Usually my bullshit detector works pretty well. Many years in marketing has honed it into sniffing out the majority of dodgy deals. So, I’m feeling pretty hacked off that I’ve fallen for such a cheap trick – that with the benefit of hindsight wasn’t that cheap for me.
In my defence, I was pretty exhausted and off guard when it happened but none the less I am irritated. It happened recently in the dying hours of an exhibition at the NEC where I had spent 4 long, long days running a stand for the company I’m currently working for.
I was taking a break from stand duty and wandering around the other exhibits when I stopped to watch a demonstration of something called ‘The Pink Stick’. I had glanced down the aisleways at other times during the show and seen the crowds gathering around this company’s stands and I did think it quite strange that they had two separate stand locations in the same area of the exhibition hall.
The stands had mature ‘trustworthy’ looking men and women demonstrating this ‘revolutionary’ anti-fogging solution. Behind each of them was a mirror, suspended above a tray of boiling water that was giving off steam continually. The bottom half of the mirror was completely fogged with condensation and the upper half absolutely crystal clear – and I mean gleaming clear – not a single bit of misting, drop or dribble of water.
The demonstrators were all American and expounding the amazing properties of ‘The Pink Stick’ while doing hands-on demos including other mirrors, bits of plastic and pairs of glasses by holding them over more steaming trays at the front of the stands. Each time, the results looked impressive – untreated section fully steamed – treated section gleaming clear.
As I stood there watching this, my brain took the following journey…
hmm – I leave for work early in the morning; the winter is setting in now; my windows are always very steamed up; my aircon is a bit crap and takes a while to clear the windows or I have to keep wiping them when I first start my journey; this could save a lot of time and effort; £6 for one ‘miracle solution’ seems reasonable – £10 for two seems like a bargain!
Perhaps I should have been a little more questioning when I was given three ‘Pink Sticks’ for £10 rather than the advertised two – but I assumed that as it was the last afternoon of the show and the aisles were getting quieter they just wanted to offload stock rather than have to repack it. Off I went feeling pleased that I’d got more for my money and thinking how many more condensation free mornings and evenings I was likely to enjoy.

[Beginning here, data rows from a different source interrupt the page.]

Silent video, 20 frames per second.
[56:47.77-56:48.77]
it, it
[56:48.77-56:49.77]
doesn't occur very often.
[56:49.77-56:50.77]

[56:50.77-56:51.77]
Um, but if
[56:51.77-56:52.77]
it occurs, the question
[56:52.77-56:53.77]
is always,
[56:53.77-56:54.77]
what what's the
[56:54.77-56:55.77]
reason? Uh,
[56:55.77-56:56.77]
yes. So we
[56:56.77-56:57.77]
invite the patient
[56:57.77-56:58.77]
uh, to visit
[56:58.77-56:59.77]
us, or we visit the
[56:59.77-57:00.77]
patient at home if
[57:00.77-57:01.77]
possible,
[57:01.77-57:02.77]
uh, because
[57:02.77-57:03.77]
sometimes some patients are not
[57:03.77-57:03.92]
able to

So… a few days later, I was parked up in my car at lunchtime and decided to use a bit of downtime to give my windows their first ‘Pink Stick’ treatment. I undid the container and the Pink Stick stunk. It’s a sort of waxy chemical type smell but I took that as a good sign – probably the secret ingredient that delivers the miracle I thought. I applied it to a cloth and set about coating my windscreen, side windows and mirrors with the stuff. First impressions were not great as it was like scrawling on your windows with a soft wax crayon and then trying to rub it off. The waxy sheen took quite a bit of effort to clear but my windows did look pretty clear after all the effort.

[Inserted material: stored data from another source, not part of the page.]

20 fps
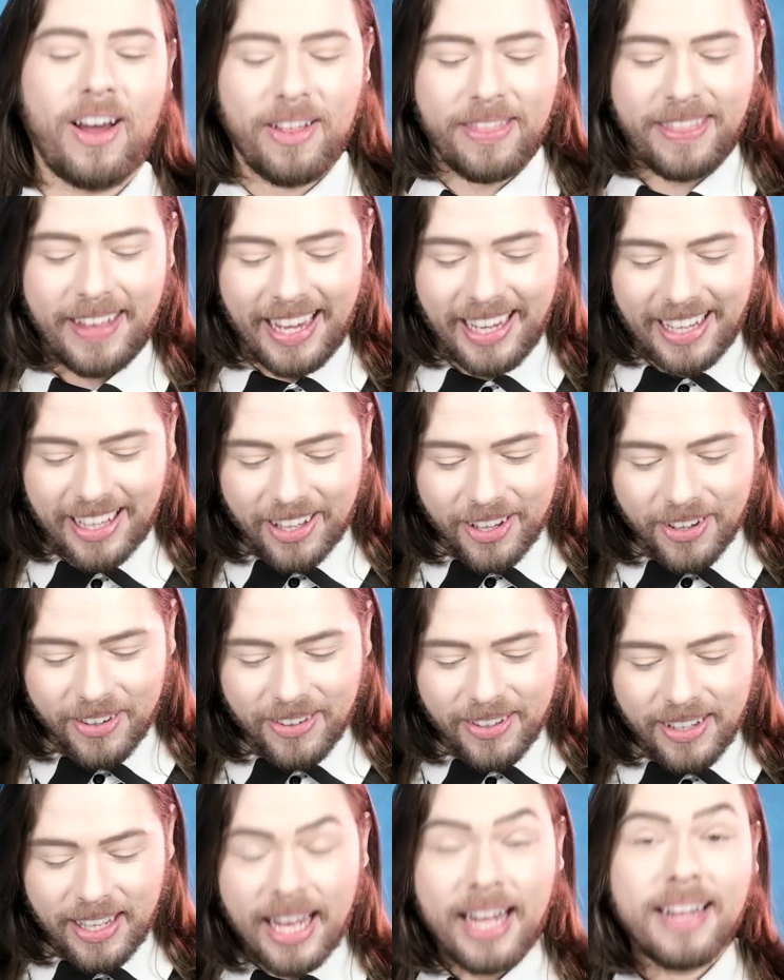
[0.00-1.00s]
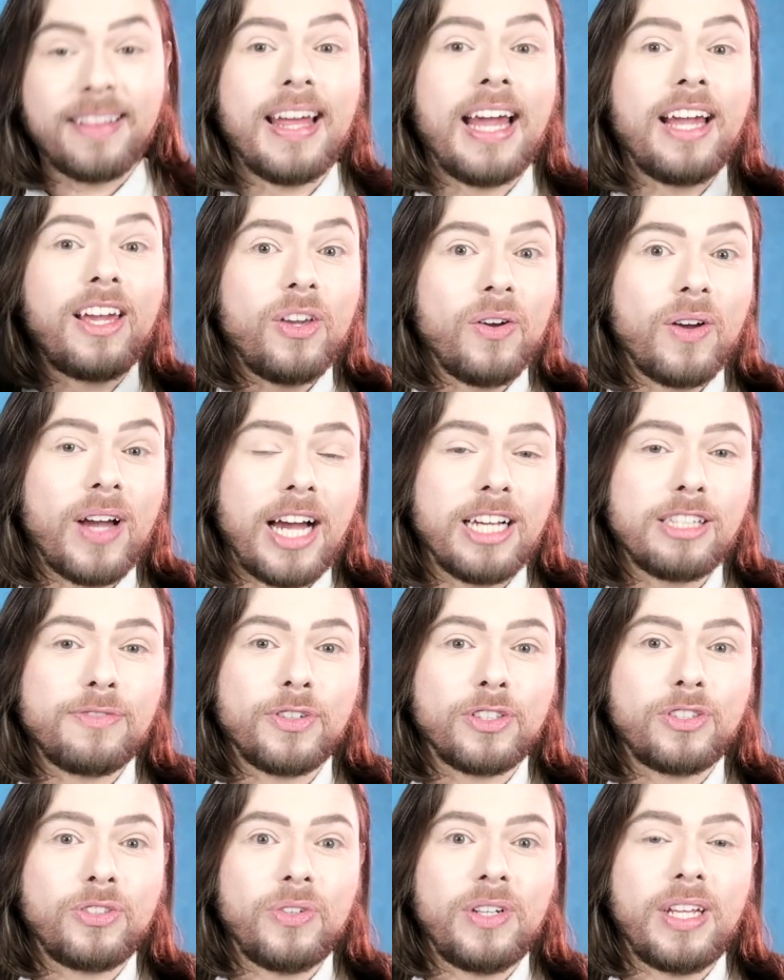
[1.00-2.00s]
Thank you. And thank you guys
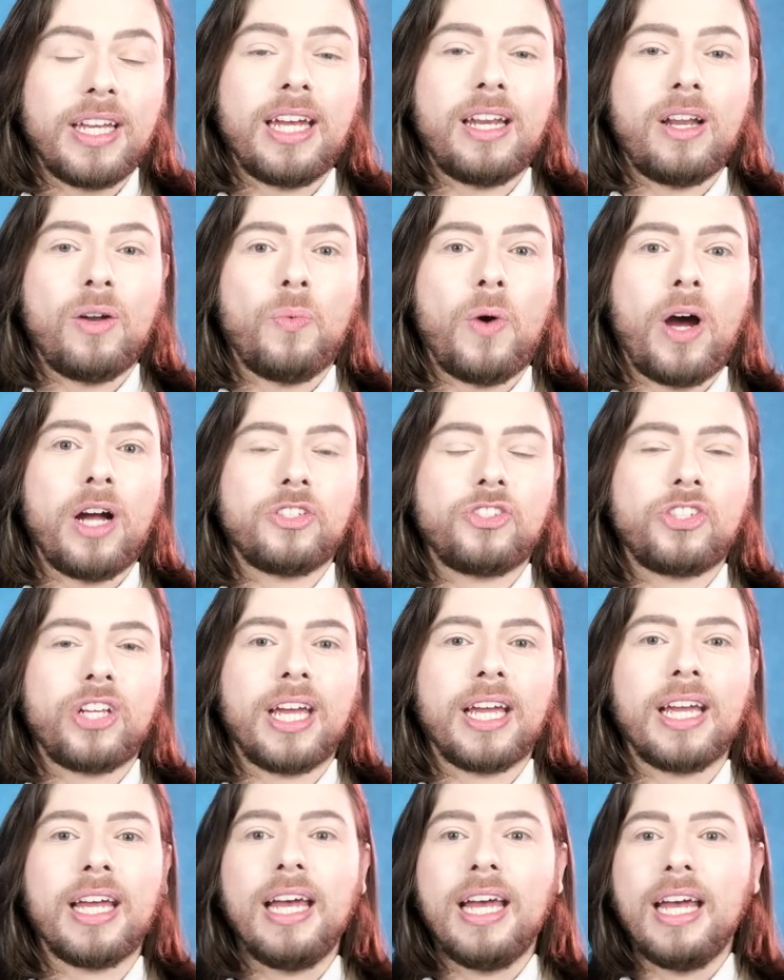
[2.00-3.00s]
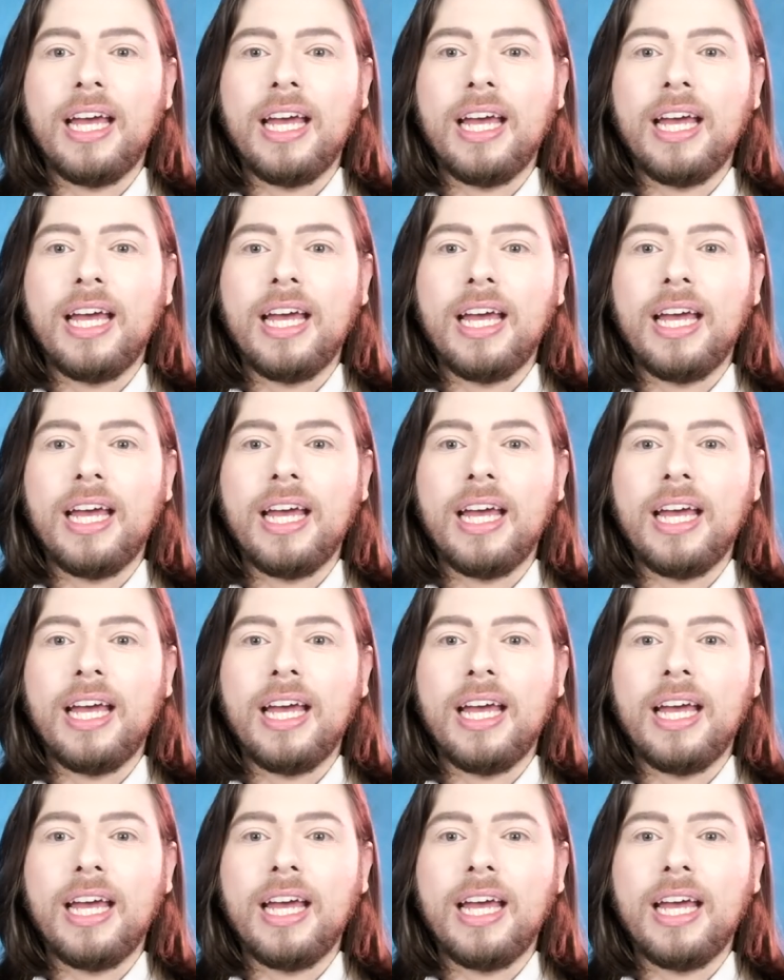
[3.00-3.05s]
for tuning in and watching.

Anyway, I returned to the office, finished the day’s work and then returned to my car for the commute home. It was a cold evening and typically my windows would be steaming up a few minutes after starting the car but today was different. Miracle of miracles, the windows stayed clear and condensation free – the car was still full of horrible Pink Stick fumes but at least I could see out and begin my journey home immediately – feeling pretty chuffed with the investment I’d made.

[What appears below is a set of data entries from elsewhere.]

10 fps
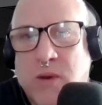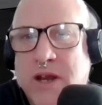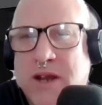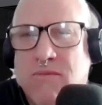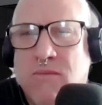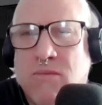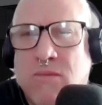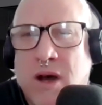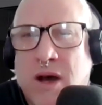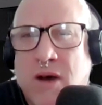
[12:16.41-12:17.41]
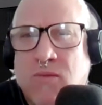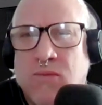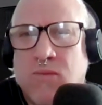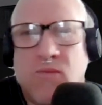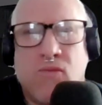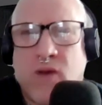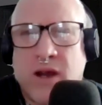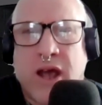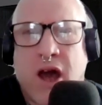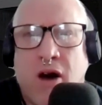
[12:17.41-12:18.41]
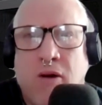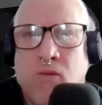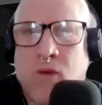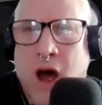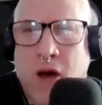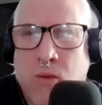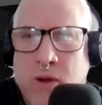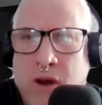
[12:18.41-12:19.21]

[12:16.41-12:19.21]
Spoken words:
When did uh, Rick Alba,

The following morning was equally cold and wintery but after the previous evening’s experience I was relishing the thought that I could just start the car up and drive off without any condensation hassles. Then came the horrible realisation that I’d been conned.
This stuff is literally a ‘one hit wonder’. I’ve now experimented a few times with it and it absolutely only works for one application meaning you need to reapply it every time you want a morning or evening of clear windows. Then I twigged why the exhibition demos are so impressive – they are reapplying the stuff continually, day in, day out. However, for anyone using it in everyday life, it is no more useful than just using a plain cloth – in fact it’s harder work as it’s a bugger to wipe completely clean particularly on an area the size of a windscreen.
After the disappointment of the product not working as implied,I then looked at it a bit closer. It’s a lump of pink waxy substance that I wouldn’t be surprised is the waste residue from some horrible industrial process which has had a fetching shade of pink dye added to it. It is presented in what looks like (and I’m sure probably is) the type of container you typically provide a urine sample in and it has a very badly photocopied A5 size piece of paper tucked into the container that provides virtually no useful or informative details of the product itself or its usage. I’m guessing the unit cost is no more than about 10 pence. So… £6 for a single stick is going to be a pretty hefty profit.
Obviously, this type of sale requires the impulse buying decision triggered by the impressive demo and air of ‘exclusivity’, which explains why they had more than one stand operating in the same exhibition area and why they had targeted the high flow aisles. They need a good supply of suckers over a four day period to cover the space costs and turn a good profit before high-tailing it back to their nondescript and possibly non-existent offices in Hawaii.
Anyway – my learning from this experience is new confirmation that ‘if it looks too good to be true – it usually is’ and also that ‘The Pink Stick’ stinks – literally and metaphorically.